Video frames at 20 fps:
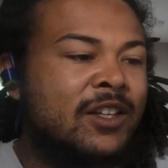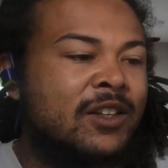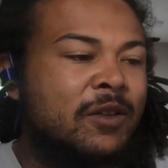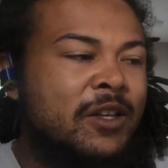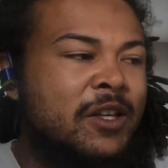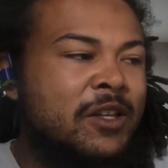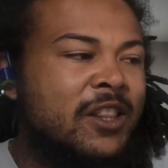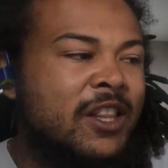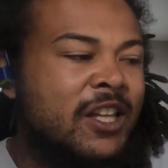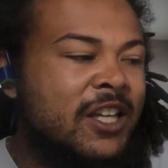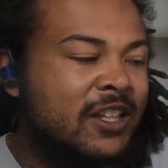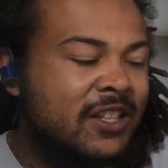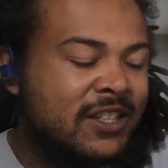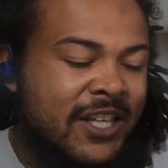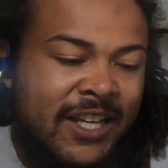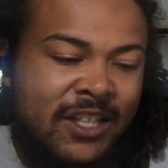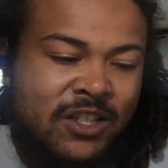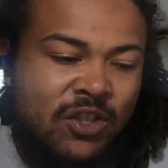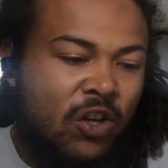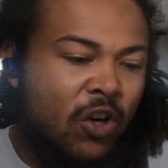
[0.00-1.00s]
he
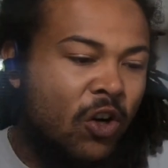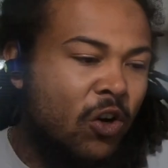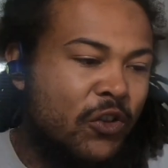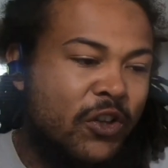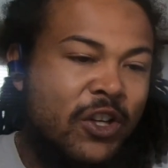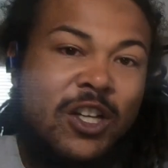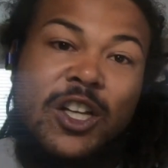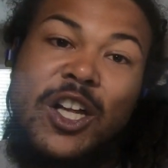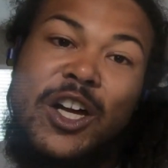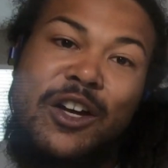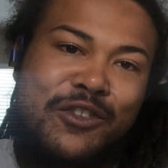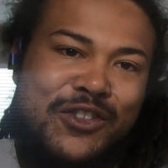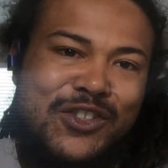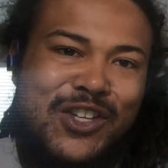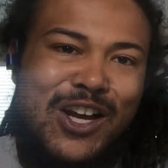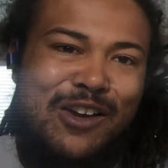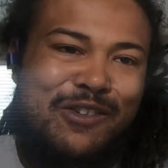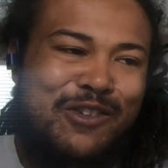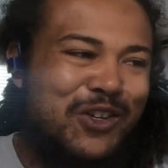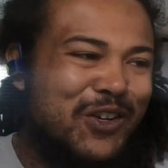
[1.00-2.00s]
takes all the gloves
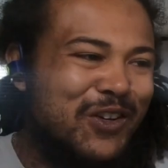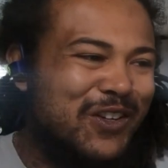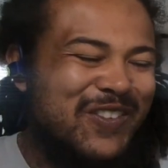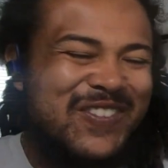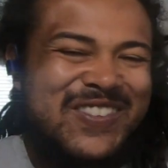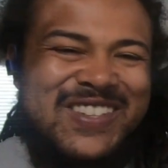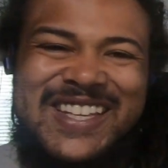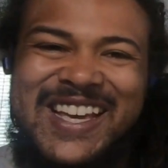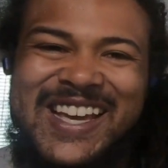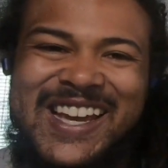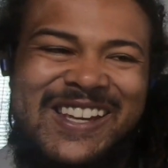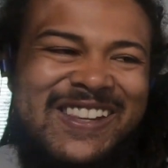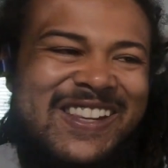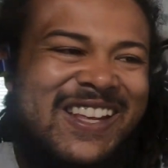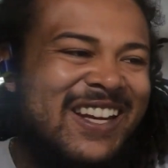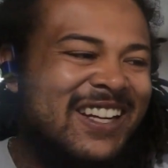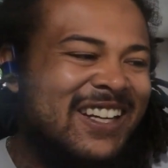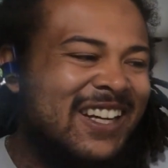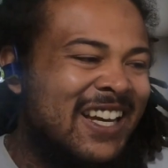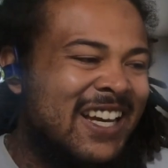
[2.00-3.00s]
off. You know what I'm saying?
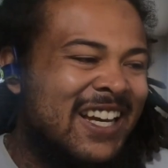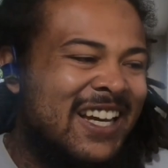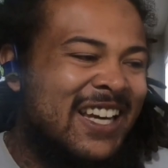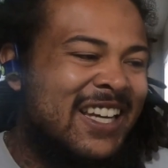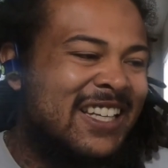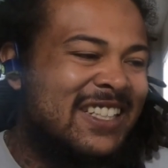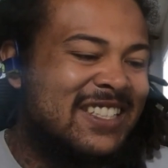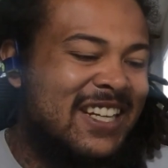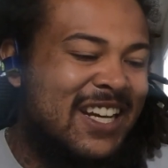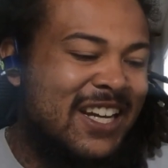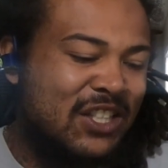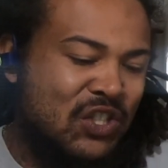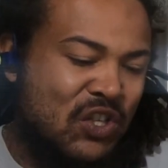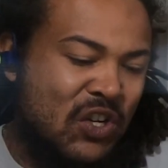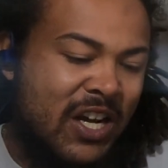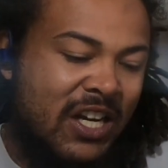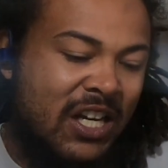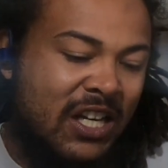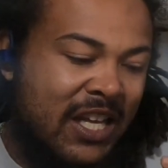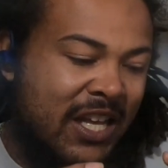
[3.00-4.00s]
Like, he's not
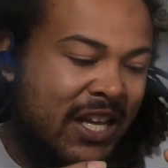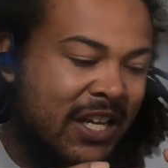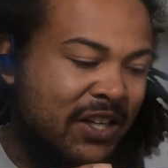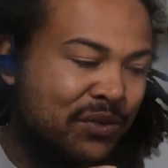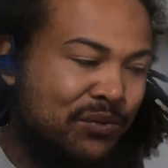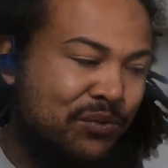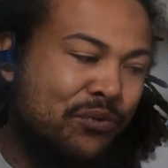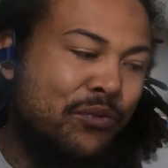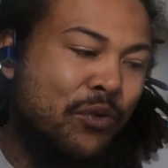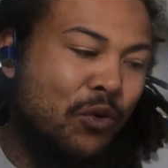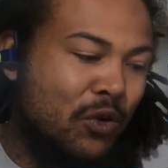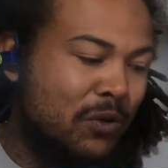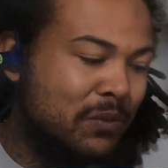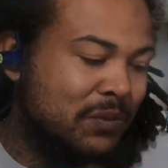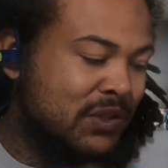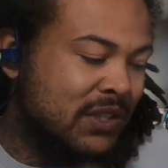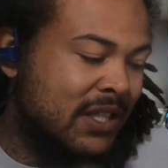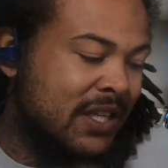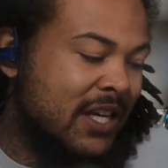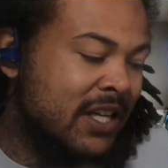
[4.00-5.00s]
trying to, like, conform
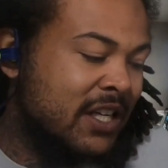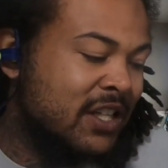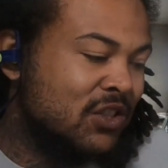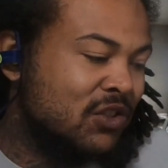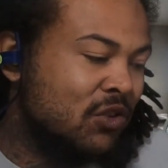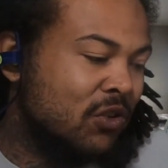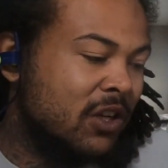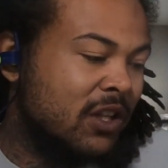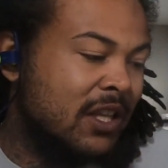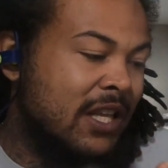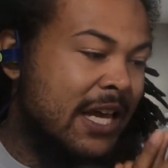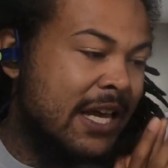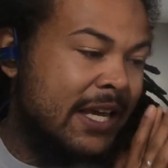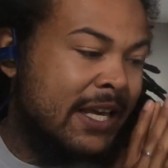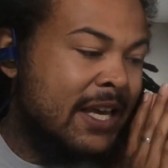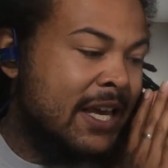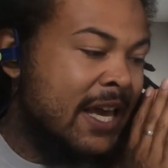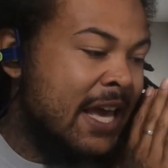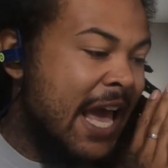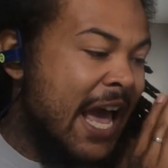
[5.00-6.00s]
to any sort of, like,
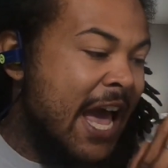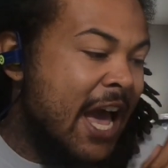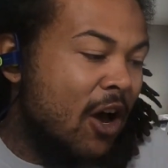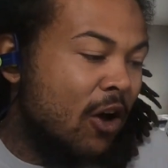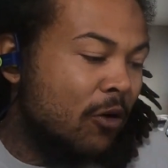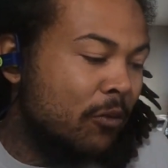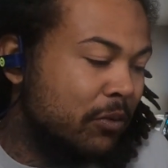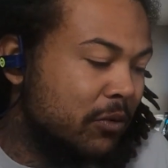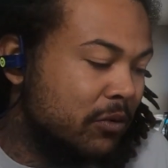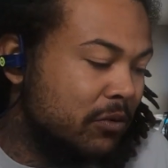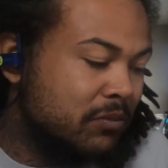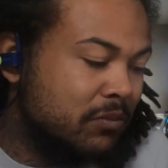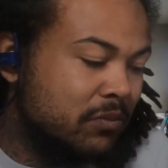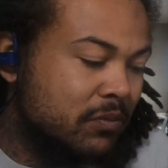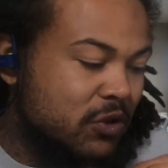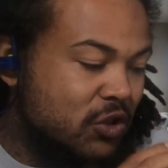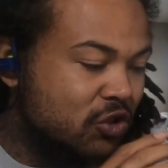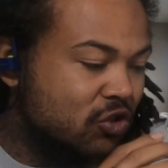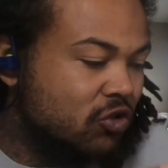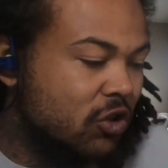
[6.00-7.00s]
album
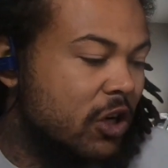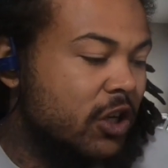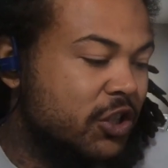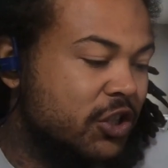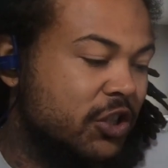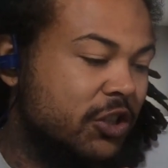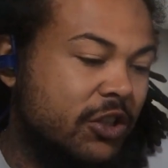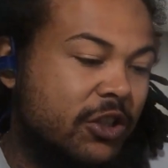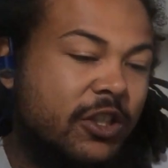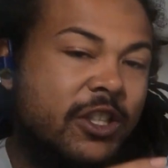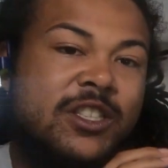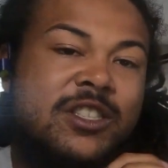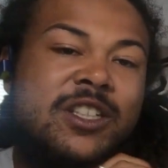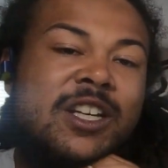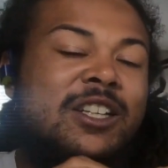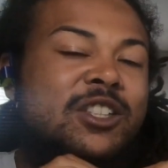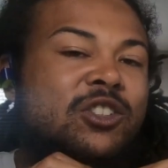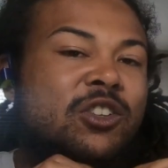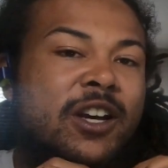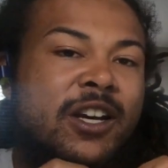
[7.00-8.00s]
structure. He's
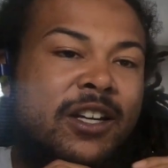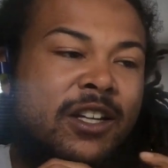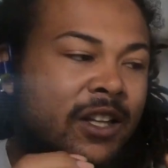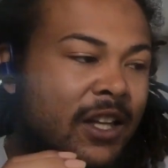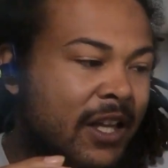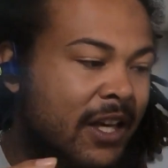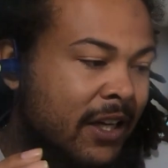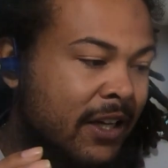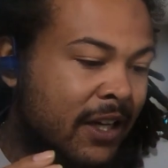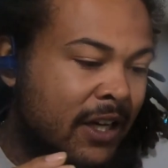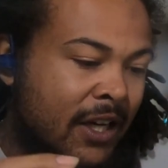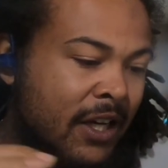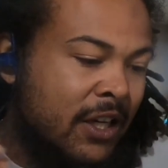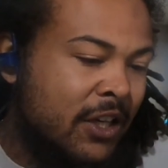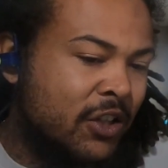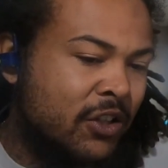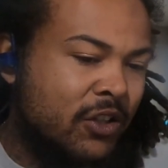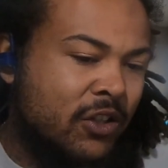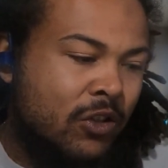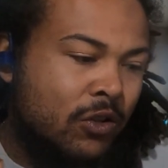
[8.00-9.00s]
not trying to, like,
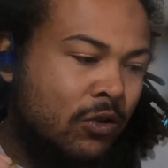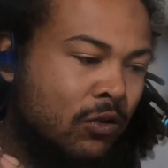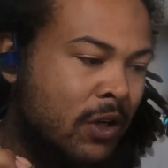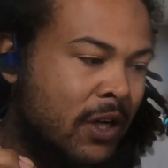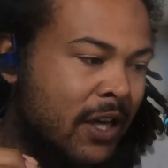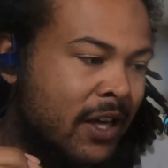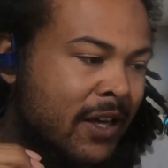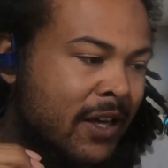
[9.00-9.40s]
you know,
============================================================
= The task =
Images are to be omitted; repeat the remaining data above exactly.

= Final answer =
Video frames at 20 fps:
[0.00-1.00s]
he
[1.00-2.00s]
takes all the gloves
[2.00-3.00s]
off. You know what I'm saying?
[3.00-4.00s]
Like, he's not
[4.00-5.00s]
trying to, like, conform
[5.00-6.00s]
to any sort of, like,
[6.00-7.00s]
album
[7.00-8.00s]
structure. He's
[8.00-9.00s]
not trying to, like,
[9.00-9.40s]
you know,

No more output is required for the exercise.